§ **ACTIVITY**
Leave out the pictures and copy everything else in the records exactly.

--------

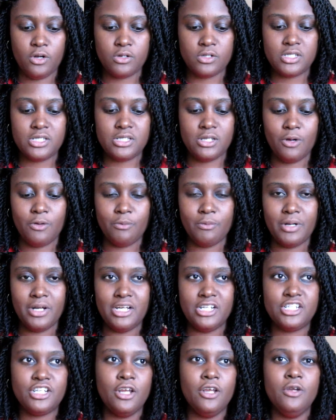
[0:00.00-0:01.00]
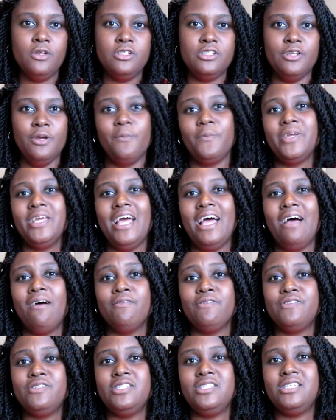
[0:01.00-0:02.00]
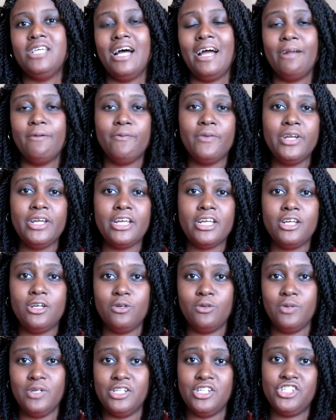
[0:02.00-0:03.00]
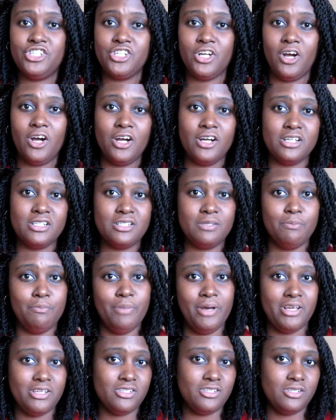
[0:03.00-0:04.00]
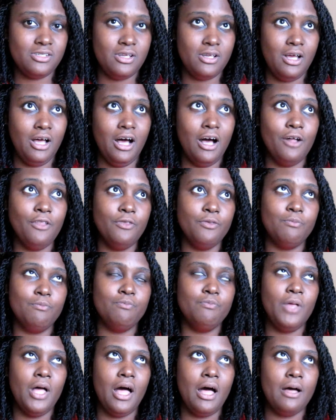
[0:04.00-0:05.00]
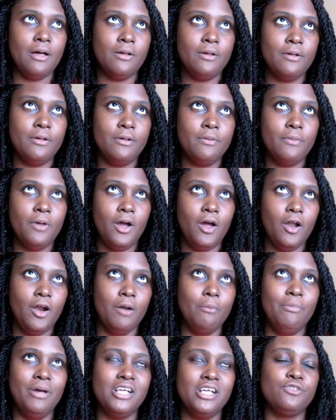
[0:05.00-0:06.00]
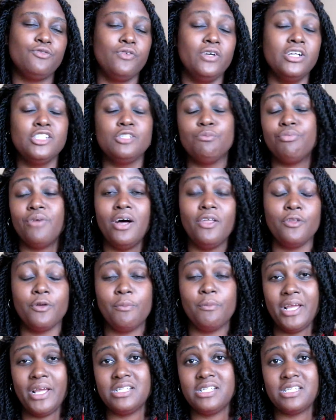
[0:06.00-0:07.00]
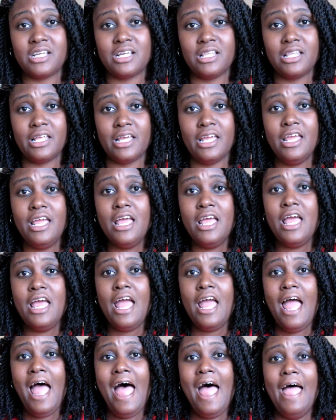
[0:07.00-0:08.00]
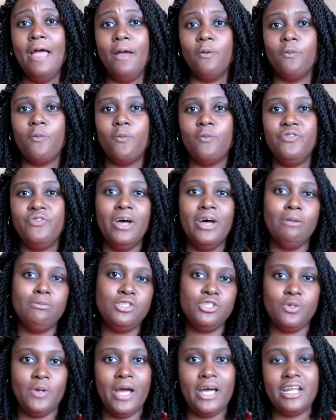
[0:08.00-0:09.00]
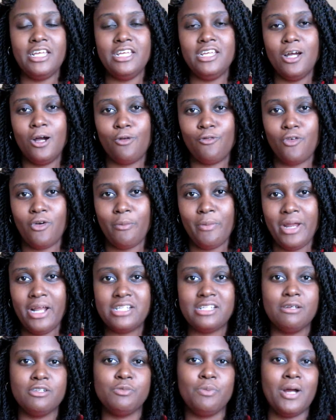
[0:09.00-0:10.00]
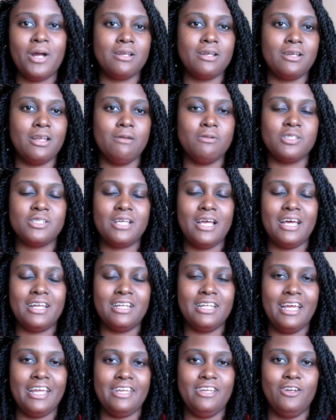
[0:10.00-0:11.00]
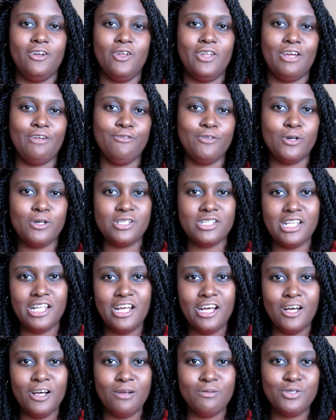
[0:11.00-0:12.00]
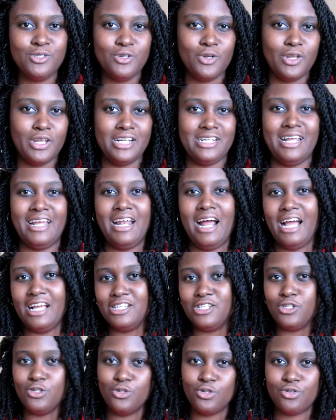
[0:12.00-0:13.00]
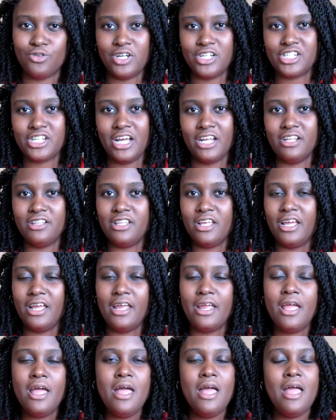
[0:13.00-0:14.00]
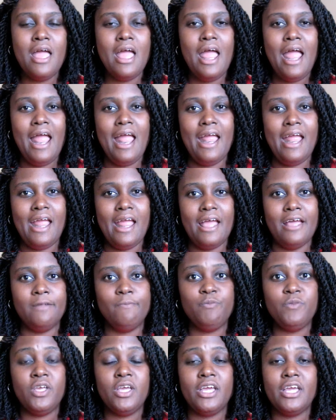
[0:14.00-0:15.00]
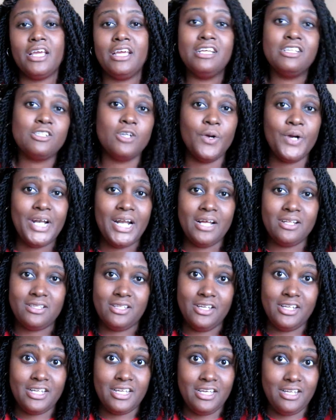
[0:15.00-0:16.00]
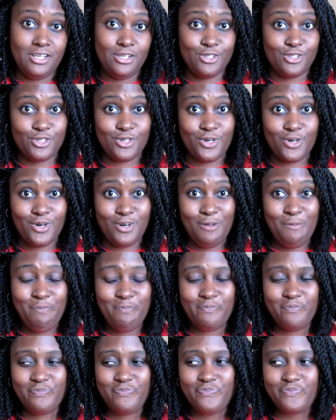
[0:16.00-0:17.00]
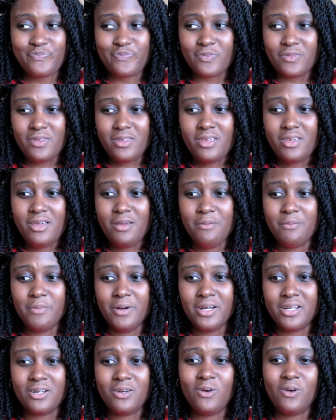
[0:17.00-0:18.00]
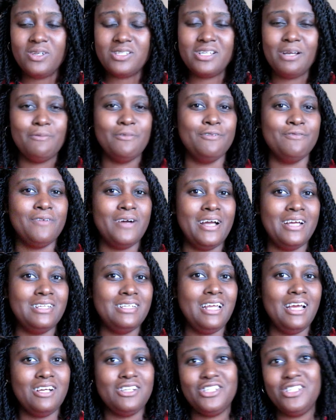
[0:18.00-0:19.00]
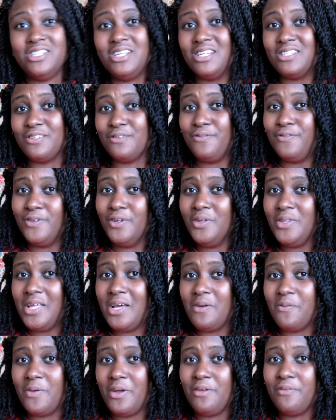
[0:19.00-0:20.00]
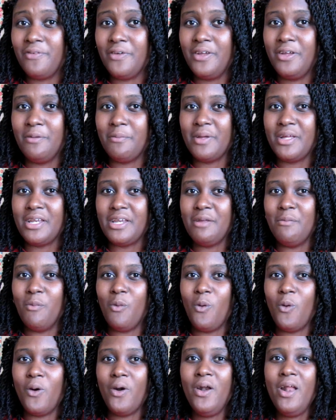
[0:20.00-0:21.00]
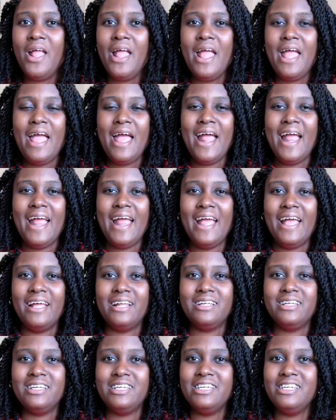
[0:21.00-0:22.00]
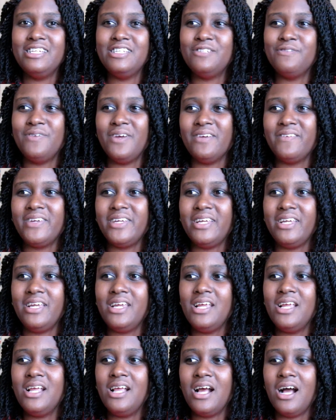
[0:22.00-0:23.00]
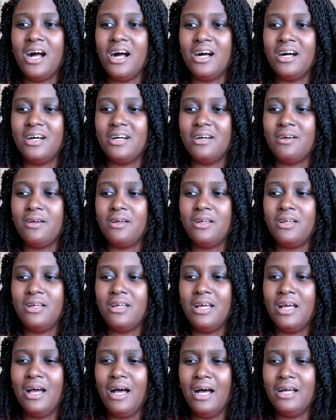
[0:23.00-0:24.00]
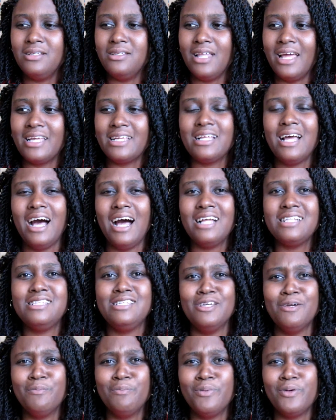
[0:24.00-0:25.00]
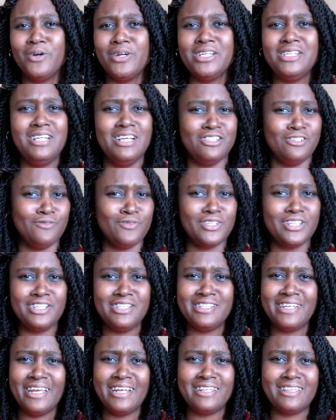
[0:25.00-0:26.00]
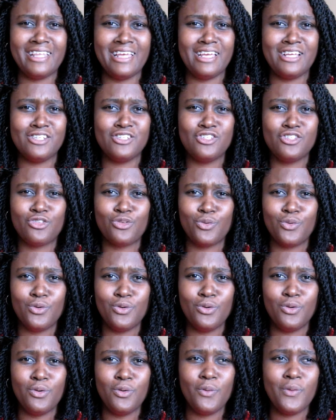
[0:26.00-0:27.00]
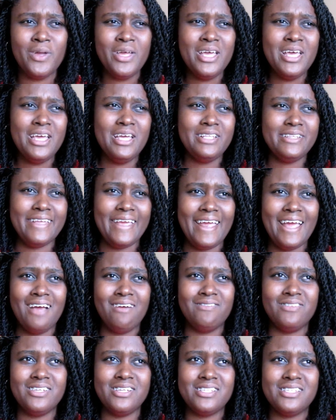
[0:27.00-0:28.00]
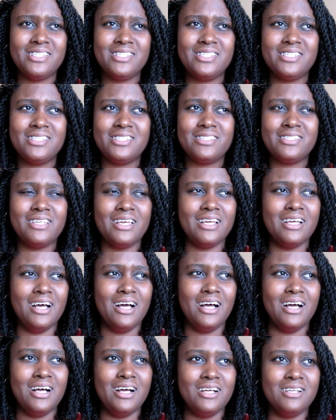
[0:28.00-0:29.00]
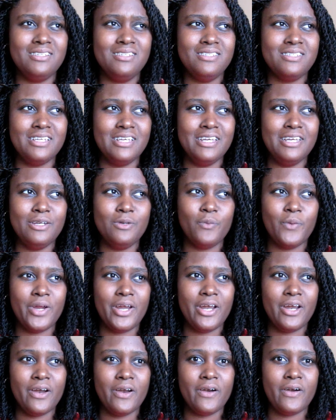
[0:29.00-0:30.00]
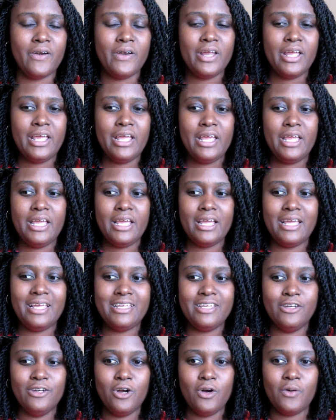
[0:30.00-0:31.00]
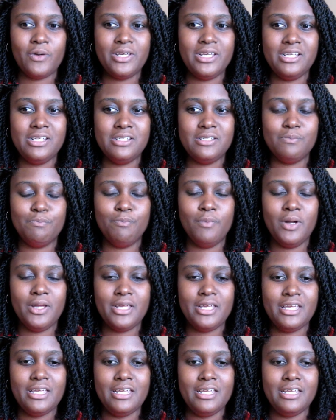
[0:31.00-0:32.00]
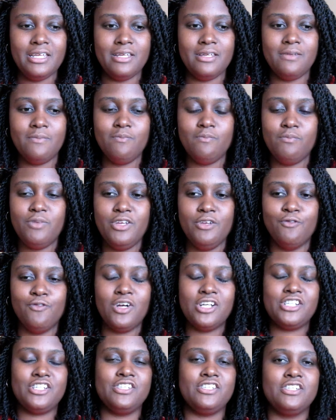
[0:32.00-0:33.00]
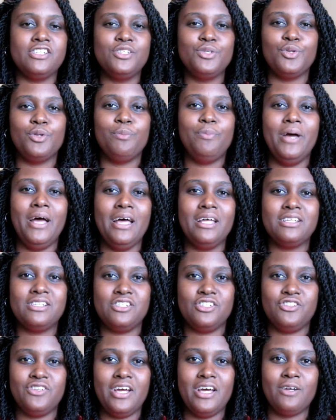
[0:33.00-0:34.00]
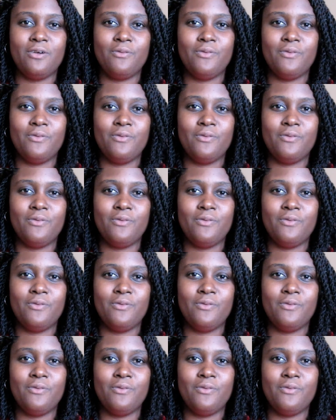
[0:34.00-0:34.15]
so much? Then we have Tariq, who is Char's her best friend's brother, basically. And them two had a young romance. They was kind of like, like first loves, like that high school crush kind of thing. And he's going out there to get his girl. But of course, come to find out, she doesn't feel that way for him anymore. And he's very, like hot temper. He doesn't really think things through. They have this scene where, he rushes into the palace to try to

--------

§ **ANSWER SPACE**
[0:00.00-0:01.00]
[0:01.00-0:02.00]
[0:02.00-0:03.00]
[0:03.00-0:04.00]
[0:04.00-0:05.00]
[0:05.00-0:06.00]
[0:06.00-0:07.00]
[0:07.00-0:08.00]
[0:08.00-0:09.00]
[0:09.00-0:10.00]
[0:10.00-0:11.00]
[0:11.00-0:12.00]
[0:12.00-0:13.00]
[0:13.00-0:14.00]
[0:14.00-0:15.00]
[0:15.00-0:16.00]
[0:16.00-0:17.00]
[0:17.00-0:18.00]
[0:18.00-0:19.00]
[0:19.00-0:20.00]
[0:20.00-0:21.00]
[0:21.00-0:22.00]
[0:22.00-0:23.00]
[0:23.00-0:24.00]
[0:24.00-0:25.00]
[0:25.00-0:26.00]
[0:26.00-0:27.00]
[0:27.00-0:28.00]
[0:28.00-0:29.00]
[0:29.00-0:30.00]
[0:30.00-0:31.00]
[0:31.00-0:32.00]
[0:32.00-0:33.00]
[0:33.00-0:34.00]
[0:34.00-0:34.15]
so much? Then we have Tariq, who is Char's her best friend's brother, basically. And them two had a young romance. They was kind of like, like first loves, like that high school crush kind of thing. And he's going out there to get his girl. But of course, come to find out, she doesn't feel that way for him anymore. And he's very, like hot temper. He doesn't really think things through. They have this scene where, he rushes into the palace to try to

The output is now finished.